Robert Indiana’s canvas Love from 1967 sold at the Sotheby’s London Contemporary Art Evening Auction on the 15th of October, 2015. Its seller had acquired the painting directly from the artist. One of the most canonical works of 20th Century American Art, the painting depicts four, large red letters stacked on top of each other, spelling the word “love” in bright red against a blue background.

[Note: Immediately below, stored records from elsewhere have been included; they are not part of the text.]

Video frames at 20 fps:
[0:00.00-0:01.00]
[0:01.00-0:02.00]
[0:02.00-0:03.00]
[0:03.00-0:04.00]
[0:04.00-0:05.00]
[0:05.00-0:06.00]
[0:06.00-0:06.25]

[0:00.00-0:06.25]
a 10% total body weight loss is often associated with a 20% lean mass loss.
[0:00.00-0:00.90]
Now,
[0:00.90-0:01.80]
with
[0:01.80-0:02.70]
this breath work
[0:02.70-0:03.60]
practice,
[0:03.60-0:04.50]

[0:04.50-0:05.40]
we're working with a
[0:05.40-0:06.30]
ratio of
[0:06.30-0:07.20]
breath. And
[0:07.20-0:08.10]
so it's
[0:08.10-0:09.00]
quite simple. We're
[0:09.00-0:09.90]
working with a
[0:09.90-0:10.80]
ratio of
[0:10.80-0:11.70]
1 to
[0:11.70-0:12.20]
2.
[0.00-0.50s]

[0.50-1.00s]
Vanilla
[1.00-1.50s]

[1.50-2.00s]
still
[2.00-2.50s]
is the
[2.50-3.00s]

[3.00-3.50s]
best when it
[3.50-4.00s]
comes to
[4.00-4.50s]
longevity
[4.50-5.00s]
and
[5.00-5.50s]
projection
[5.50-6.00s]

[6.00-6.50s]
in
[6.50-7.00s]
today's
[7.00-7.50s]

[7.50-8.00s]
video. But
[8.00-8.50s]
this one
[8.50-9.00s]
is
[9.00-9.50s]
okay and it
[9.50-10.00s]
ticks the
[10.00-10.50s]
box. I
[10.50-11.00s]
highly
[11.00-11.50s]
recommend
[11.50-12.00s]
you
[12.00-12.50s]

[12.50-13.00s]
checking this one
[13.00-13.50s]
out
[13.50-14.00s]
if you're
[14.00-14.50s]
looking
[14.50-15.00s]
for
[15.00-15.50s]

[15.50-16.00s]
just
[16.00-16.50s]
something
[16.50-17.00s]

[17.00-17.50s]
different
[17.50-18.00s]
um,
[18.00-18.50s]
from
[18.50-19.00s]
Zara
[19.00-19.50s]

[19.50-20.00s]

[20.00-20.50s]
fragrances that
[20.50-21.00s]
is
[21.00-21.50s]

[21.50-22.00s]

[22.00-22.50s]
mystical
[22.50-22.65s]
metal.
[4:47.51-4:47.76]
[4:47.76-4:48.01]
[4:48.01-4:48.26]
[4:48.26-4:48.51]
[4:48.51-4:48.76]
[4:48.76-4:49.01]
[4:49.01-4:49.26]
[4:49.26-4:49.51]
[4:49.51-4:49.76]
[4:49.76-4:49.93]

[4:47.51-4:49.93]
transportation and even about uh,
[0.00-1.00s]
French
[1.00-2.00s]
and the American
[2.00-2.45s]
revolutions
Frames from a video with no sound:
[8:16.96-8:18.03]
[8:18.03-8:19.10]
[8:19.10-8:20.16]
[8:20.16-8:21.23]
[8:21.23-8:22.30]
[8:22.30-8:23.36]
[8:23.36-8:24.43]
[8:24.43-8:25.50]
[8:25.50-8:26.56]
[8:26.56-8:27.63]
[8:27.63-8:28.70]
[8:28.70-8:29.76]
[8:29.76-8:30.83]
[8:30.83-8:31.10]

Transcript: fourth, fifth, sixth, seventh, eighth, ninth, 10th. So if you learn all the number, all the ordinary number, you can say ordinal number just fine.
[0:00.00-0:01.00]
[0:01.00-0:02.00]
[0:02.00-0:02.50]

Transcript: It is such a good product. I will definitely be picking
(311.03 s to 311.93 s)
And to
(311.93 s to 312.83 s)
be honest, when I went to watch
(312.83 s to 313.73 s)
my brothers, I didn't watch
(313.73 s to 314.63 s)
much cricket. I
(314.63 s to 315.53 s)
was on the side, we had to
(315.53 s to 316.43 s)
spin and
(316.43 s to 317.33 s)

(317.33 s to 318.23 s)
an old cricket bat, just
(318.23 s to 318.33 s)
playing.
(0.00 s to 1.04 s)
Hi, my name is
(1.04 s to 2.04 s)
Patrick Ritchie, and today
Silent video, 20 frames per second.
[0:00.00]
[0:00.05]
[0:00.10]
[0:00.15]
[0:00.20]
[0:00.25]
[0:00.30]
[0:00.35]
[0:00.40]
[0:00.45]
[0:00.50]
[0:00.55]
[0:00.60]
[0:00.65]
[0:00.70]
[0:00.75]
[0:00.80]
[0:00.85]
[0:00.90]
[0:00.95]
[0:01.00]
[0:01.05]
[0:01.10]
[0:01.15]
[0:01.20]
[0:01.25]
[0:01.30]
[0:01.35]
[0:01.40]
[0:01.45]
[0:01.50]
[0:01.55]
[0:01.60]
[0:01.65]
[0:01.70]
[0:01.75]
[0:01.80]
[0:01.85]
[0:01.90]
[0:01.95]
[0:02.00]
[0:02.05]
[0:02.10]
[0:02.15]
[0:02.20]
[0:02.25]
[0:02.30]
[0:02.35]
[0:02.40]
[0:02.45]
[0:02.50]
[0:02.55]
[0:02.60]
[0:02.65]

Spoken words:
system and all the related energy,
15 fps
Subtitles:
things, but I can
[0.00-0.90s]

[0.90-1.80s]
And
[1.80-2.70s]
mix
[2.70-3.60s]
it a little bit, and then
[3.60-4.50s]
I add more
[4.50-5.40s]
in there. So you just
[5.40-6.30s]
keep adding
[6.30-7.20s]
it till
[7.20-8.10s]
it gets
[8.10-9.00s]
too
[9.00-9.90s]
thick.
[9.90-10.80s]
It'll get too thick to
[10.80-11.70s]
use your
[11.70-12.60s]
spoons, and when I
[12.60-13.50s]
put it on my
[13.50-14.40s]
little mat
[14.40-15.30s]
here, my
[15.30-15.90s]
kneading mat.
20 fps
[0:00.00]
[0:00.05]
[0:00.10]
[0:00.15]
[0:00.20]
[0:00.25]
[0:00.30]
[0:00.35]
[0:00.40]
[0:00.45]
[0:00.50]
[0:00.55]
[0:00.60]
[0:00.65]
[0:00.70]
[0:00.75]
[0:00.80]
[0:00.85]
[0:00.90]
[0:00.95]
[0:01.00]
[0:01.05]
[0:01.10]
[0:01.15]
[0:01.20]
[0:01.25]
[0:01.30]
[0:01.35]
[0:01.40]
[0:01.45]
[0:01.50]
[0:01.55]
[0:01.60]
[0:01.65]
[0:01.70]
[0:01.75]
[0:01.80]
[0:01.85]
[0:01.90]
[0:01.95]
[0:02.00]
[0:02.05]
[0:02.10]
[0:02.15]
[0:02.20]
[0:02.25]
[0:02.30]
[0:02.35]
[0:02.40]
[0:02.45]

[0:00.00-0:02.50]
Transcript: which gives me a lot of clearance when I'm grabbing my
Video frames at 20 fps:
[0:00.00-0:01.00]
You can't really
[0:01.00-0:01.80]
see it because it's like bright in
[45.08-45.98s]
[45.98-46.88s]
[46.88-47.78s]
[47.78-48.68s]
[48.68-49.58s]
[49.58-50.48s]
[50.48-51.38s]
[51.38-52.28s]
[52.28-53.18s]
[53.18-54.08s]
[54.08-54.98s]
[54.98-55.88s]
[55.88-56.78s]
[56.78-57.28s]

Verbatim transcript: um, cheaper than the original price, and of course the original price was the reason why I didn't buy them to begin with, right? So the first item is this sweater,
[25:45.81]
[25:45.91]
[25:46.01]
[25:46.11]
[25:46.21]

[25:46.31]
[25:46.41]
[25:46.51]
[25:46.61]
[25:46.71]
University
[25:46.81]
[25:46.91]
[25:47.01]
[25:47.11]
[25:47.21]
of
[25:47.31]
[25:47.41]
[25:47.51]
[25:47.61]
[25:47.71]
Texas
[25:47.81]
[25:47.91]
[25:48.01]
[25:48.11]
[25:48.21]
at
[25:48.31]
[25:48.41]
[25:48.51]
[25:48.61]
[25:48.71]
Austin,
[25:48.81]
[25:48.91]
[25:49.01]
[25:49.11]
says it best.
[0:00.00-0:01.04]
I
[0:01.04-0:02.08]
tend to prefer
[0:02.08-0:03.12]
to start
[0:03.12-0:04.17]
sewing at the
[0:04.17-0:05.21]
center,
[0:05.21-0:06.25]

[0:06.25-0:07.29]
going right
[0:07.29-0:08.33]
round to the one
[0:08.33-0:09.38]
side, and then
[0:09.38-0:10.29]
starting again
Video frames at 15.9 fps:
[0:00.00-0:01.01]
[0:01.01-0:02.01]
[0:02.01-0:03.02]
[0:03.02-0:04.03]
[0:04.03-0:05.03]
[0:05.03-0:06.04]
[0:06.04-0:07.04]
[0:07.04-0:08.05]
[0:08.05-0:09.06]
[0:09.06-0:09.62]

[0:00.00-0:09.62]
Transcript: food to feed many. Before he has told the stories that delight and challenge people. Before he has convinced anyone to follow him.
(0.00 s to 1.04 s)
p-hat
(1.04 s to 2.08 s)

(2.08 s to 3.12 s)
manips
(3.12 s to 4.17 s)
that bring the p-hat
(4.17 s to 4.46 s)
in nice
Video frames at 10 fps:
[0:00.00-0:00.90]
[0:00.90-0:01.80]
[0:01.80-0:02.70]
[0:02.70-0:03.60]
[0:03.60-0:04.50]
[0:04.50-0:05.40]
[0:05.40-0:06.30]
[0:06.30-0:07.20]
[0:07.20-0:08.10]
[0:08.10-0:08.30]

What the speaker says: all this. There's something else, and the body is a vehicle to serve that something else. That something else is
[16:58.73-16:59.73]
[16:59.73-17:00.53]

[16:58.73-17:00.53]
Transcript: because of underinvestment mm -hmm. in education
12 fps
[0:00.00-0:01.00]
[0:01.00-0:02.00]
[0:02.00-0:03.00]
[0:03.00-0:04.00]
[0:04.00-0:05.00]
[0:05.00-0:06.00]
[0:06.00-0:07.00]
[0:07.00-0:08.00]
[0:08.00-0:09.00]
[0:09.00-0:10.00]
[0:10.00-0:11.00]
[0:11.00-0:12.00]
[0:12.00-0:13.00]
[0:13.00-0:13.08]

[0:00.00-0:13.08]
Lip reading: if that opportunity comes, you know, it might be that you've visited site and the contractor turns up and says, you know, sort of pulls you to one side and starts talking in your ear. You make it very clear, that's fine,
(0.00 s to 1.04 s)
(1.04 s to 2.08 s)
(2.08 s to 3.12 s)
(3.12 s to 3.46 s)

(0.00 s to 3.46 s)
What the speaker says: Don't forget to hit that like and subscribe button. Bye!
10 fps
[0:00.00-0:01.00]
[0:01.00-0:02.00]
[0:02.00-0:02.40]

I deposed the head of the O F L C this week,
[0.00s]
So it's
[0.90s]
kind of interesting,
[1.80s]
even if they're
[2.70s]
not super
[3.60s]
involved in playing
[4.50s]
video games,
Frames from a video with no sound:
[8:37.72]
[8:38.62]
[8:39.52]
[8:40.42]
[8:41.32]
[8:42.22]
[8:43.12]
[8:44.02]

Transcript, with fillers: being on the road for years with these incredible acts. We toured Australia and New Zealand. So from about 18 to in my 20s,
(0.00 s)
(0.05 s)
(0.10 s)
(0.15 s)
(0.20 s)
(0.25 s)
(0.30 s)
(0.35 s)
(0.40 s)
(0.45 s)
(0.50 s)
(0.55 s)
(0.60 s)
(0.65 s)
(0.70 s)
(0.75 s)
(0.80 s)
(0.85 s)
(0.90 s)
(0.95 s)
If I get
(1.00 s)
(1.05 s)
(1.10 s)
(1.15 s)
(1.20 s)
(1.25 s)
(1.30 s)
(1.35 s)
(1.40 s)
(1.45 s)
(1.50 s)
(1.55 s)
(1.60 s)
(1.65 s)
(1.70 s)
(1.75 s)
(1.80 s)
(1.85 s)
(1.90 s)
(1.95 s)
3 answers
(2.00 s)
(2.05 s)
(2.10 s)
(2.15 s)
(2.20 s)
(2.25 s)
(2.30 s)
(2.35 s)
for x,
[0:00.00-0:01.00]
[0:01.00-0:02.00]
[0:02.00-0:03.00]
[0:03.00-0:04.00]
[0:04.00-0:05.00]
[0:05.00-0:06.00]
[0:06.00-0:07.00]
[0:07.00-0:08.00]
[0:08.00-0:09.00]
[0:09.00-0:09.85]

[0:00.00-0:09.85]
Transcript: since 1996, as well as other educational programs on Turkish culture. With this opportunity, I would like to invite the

It’s a quintessential example of Indiana’s most iconic series starting in 1966, centred on the interplay between colour, text, meaning and the viewer through focusing on the single word “love”. Love illustrates the influence of Pop Art and artists such as Ed Ruscha and Andy Warhol on Indiana’s practice, in its stencilled flatness and likeness to commercial signage. As a symbol that embodies a range of underpinnings from the erotic, religious, political and autobiographical, Love resonates as a universal yet infinitely nuanced monument.

£1.5M for Love

(US$1,872,500)

Love by Robert IndianaImage © Christie's / LOVE © Robert Indiana 1998

Love by Robert Indiana was sold at the Christie’s New York Post-War and Contemporary Art Morning Session on November 16th, 2018. The seller had acquired the piece directly from the artist. The monumental sculpture stands 8 feet tall, shaping the word "love” was conceived in 1966 and executed in 1998 as the first artist's proof from an edition of five plus two artist's proofs. With its vibrant, stencil-style contours and primary palette of red, blue and green, this sculpture is emblematic of Indiana’s canonical Love series, existing in a variety of mediums, materials and sizes.

The present work embodies Indiana’s concept of a “verbal-visual” act as a freestanding, architectural poem that brings together colour, text and typographic design. Love distils a multitude of different meanings and associations - from the religious and socio-political to the personal and intimate - into one distinct and powerful symbol.

£1.5M for Love Wall (Red Blue Green)

(US$2841000)

Love Wall (Red Blue Green) by Robert IndianaImage © Sotheby's / Love Wall (Red Blue Green) © Robert Indiana 1966

Robert Indiana’s iconic LOVE works – which span paintings, prints and sculptures – have by now become emblematic of American Pop culture. Since the first work appeared on the art scene in 1966, Indiana’s LOVE has taken over the entire world and the global art market. It is therefore no surprise to find another iteration of the motif among the most expensive Indiana works ever sold.

The oil painting on canvas was unveiled at Sotheby’s New York on 14 May 2008 as part of their Contemporary Art Evening Auction and fetched 2.841.000 USD dollars (almost £1.5 million). Executed in 1966, Love Wall (Red Green Blue) displays a kaleidoscopic pattern that only upon closer inspection is revealed to be four different iterations of his LOVE motif.

£1.3M for Love

(US$1706500)

LOVE (blue/red) by Robert IndianaImage © Sotheby's / LOVE (blue/red) © Robert Indiana 1966

Robert Indiana’s sculpture Love was sold at Sotheby’s New York on November 14th, 2012, as a part of their Contemporary Art Day Sale, previously belonging to a private collection in Europe. One of the most significant pieces of Pop Art of the 20th century, Indiana’s sculpture Love was initially executed in the four letters carved from a block of aluminium in 1966 for the Stable Gallery. In the present work 96-inch sculpture, the single word “love” is painted with bright, glossy blue with vibrant red on the inside of the letters. Inspired by Indiana’s ongoing interest in the role of signage in American visual culture, this artwork encapsulates his artistic explorations around how language and colour can evoke different immediate associations in the viewer in three-dimensional space. Love is universally understood, while at the same time carrying subjective associations for each individual viewer.